Some Like It Hot

お熱いのがお好きな映画ファンtakのつぶやき。
キネマ旬報社主催映画検定2級合格。

ハイ・フィデリティ

2022-05-21 | 映画(は行)

◼️「ハイ・フィデリティ/High Fidelity」(2000年・アメリカ)

監督=スティーブン・フリアーズ
主演=ジョン・キューザック ジャック・ブラック リサ・ボネット ジョエル・カーター キャサリン・ゼダ・ジョーンズ

音楽オタクの中古レコード店主の一方的な自己分析と失恋遍歴を延々聞かされる映画。終始カメラ目線のジョン・キューザックが観客に語りかけ、大失恋トップ5をランキングつけて紹介する。ところどころウザっ!と感じて、「でもさ、彼女側の気持ちはどーなん?」と画面に向かってジョンを諭してやりたい気持ちになりつつ(それって、映画に引き込まれているってことでもあるのだけど・笑)、ことの成り行きを見守る113分。

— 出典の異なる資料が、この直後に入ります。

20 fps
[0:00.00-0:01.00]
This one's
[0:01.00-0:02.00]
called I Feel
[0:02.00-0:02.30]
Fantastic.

長く映画ファンやってると、こうした観客に語りかけてくる映画にも何本か出くわしている。一方的な解説付きでストーリーを追うのはウディ・アレン作品みたいだし、80年代育ち組は偏った持論を押しつけてくる主人公に「フェリスはある朝突然に」あたりを思い浮かべるのではないだろか。この両方がミックスされてる感覚。過去に失恋した5人に会いに行く展開は、往年の名作「舞踏会の手帖」?いや、それは考えすぎだww

個性的な登場人物たち、何よりもジャック・ブラックの芸達者ぶりが素晴らしい。冒頭いきなり店に現れて、カトリーナ&ウェイブスのWalking On Sunshineを流して踊り狂う姿に心を持っていかれた🤣。レコード店で踊るおバカに心くすぐられるのは、ジョン・クライヤー(「プリティ・イン・ピンク」)以来やぞ。ラストでマービン・ゲイのLet's Get It Onを歌う姿にまたやられました。

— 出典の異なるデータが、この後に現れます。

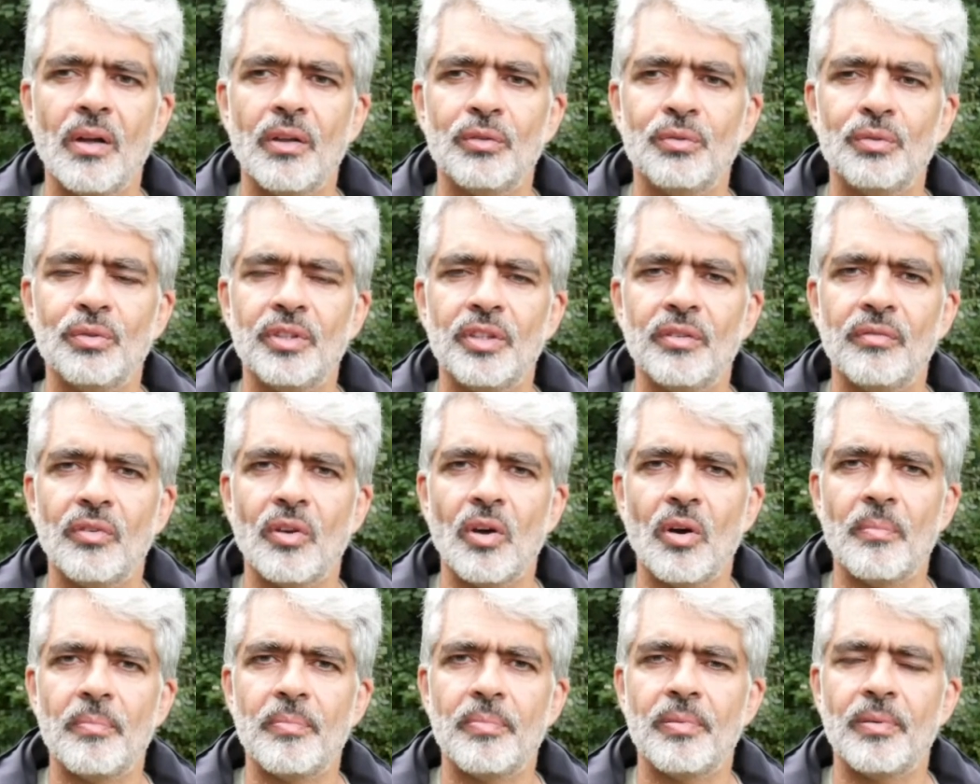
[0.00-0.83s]
to
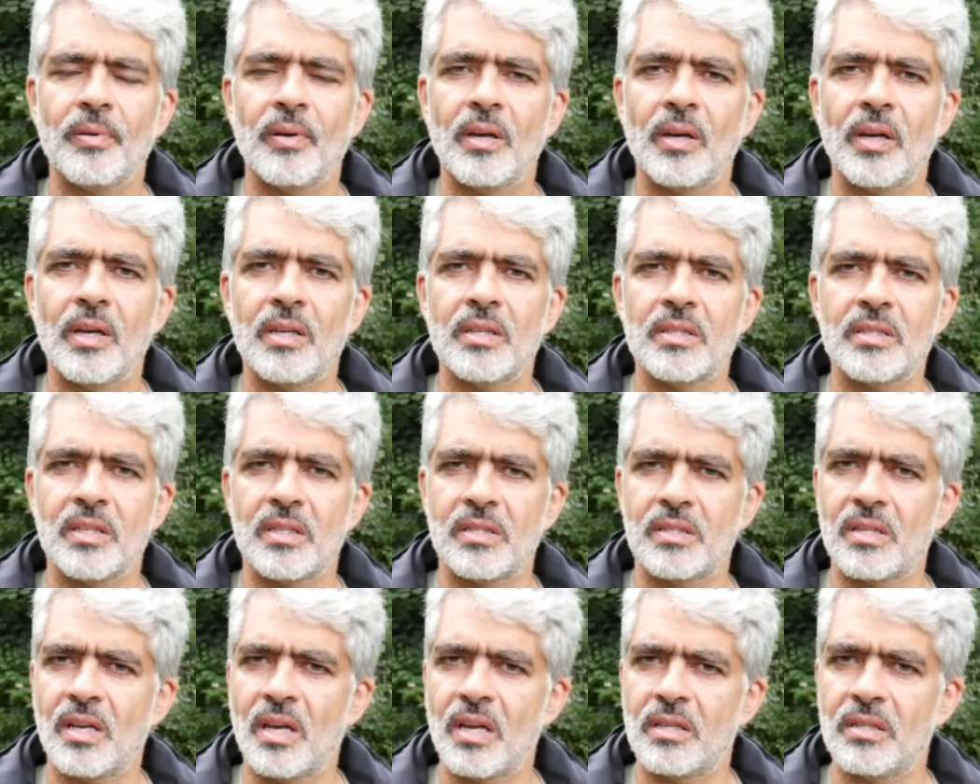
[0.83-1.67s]
develop, as I
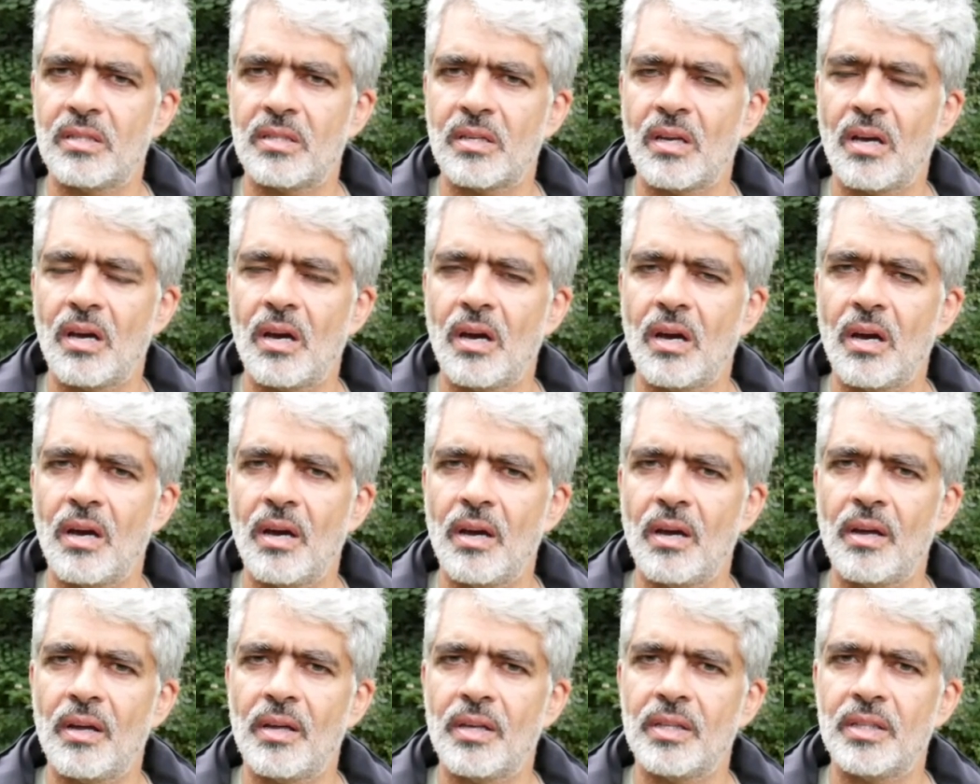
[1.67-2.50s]
said,
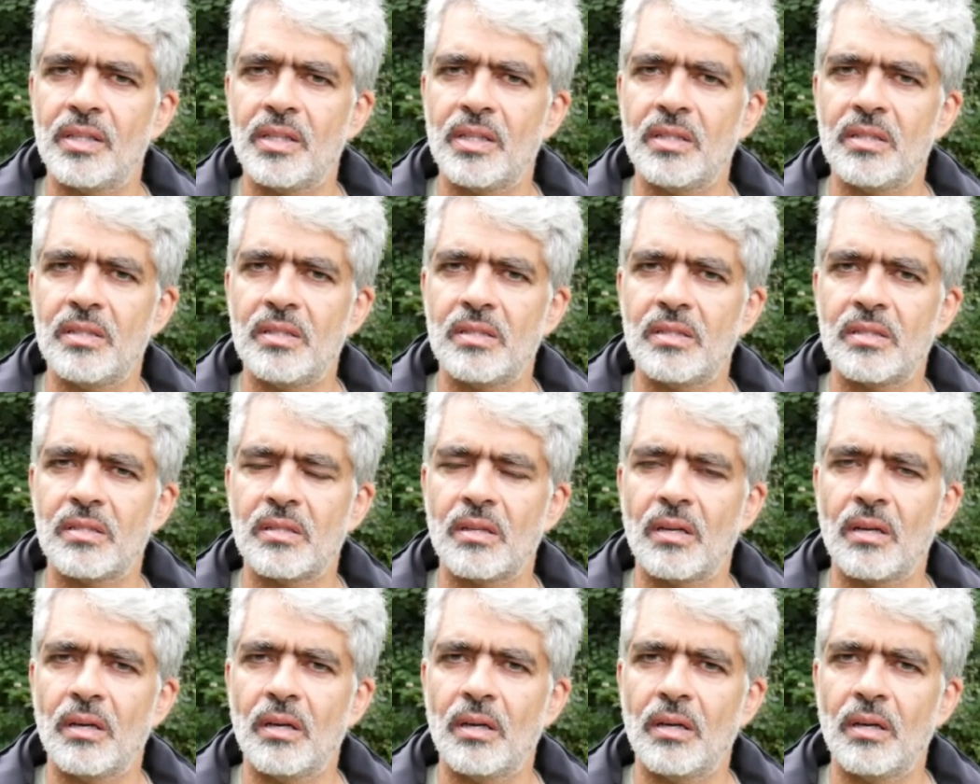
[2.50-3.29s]
these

スティービー・ワンダーのI Just Called To Say I Love You(心の愛)を買い求めに来た客に、「駄作だ」と言い放つ最悪の(でもサイコーな)接客に笑い転げる。昔友達としレンタルビデオ屋になるなら、どんな店主になる?と話してたことがあって、僕の答えは、
「タイタニック観るようなヤツはうちの客じゃねえ!って言ってみたい!」
あー、まさにこれだよ。ジャックありがとう。ディスっておきながら、映画の最後はスティービーの楽曲で締めくくる選曲がなんとも粋じゃん。これこそ音楽への敬意。

トップ5をいろいろ選出する場面が出てくる。製作当時なら、音楽オタクが知識をバトルさせてるウザさがあったんだろうけど、今やこうした偏った持論はTwitterで日々絶え間なく、しかも一方的に流れてくる。でも映画に出てくる彼らは、それを面と向かって語り合えてるところがいいし、音楽の趣味を切り口にリアルで人とつながっていく感覚が、コロナ禍の今だからか、妙に羨ましくも見える。そして自分で選曲したカセットを作る姿がなんとも懐かしくて。今はプレイリストが作れても、それを手渡しする場面なんてない。それでも、今も昔も音楽は人をつないでくれる大切なものなのだ。それは変わらない。

製作資本はアメリカだけど、製作会社は英国ワーキングタイトル社。この会社の映画はフェバリット作が多い。この映画も全体的にはかなり好きなんだけど、音楽ネタの楽しさが心に残って、主題のラブコメ部分は、モテない男のひがみ根性なのか(笑)ちょっとノレなかったんでしたw。